Many software companies nowadays send preliminary codding challenges to potential candidates to test if they any good. I usually try to avoid it as much as I can, I even offer to code live the same task if someone from the dev team will be on the call with me. There are many reasons for it, but during this challenge, I found that if I start solving the puzzle with a suboptimal design, I will not get it and could waste precious time. During the interview with a real person, most of the interviewers more interested in your mental models and approaches to the problem, so they would hint and steer you without much penalty if they see you thinking well just in a bit unconventional direction.

I should not solve the puzzles right before sleep time

I made this mistake a few times. I was so excited about the tasks and delayed rest for a few extra hours. It causes some new loop in the brain that trigger "problem-solving dreams" that drain my mental abilities over the night and don't let me rest properly. I am not even talking how broken I felt next morning, but lesson learned - don't do intricate brain work right before they sleep.

Greater mean is important

Somewhere on a day 20, I start feeling the lack of motivation.
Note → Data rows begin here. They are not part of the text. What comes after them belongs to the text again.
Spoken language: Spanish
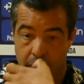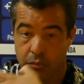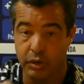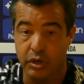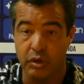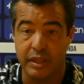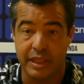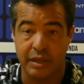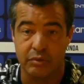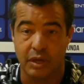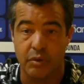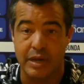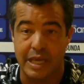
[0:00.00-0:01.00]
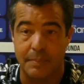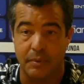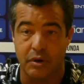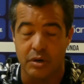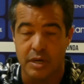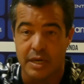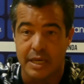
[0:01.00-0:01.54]
Bueno, el Ceuta es un
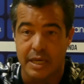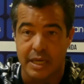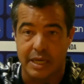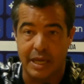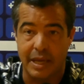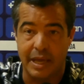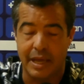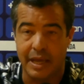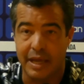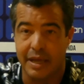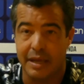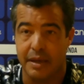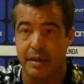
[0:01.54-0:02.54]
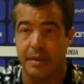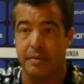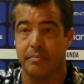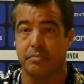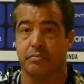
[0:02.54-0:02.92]
equipo que,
The daily puzzle becomes a chore because they do not lead to any specific goal; it is just solving puzzles for the sake of solving problems. My accountability friend was very helpful and supportive. Still, I should try to figure out some goals before the next challenge to keep myself motivated and aligned towards the actions.

Next steps

It was a great month. I hone my mind and sharpen my problem-solving skills. In my opinion, I should keep solving the puzzles regularly to keep my brain active and in good shape. Before, I used to solve chess puzzles to practice problem-solving skills, but LeetCode seems to be more useful and applicable to real life.


Now when the challenge is over. I am happy that I manage to accomplish it despite all the hurdles and obstacles I have during that month. I hope that my time well spent and I become at least a little bit better software engineer.

Thanks for reading, and see you in a month with my next challenge!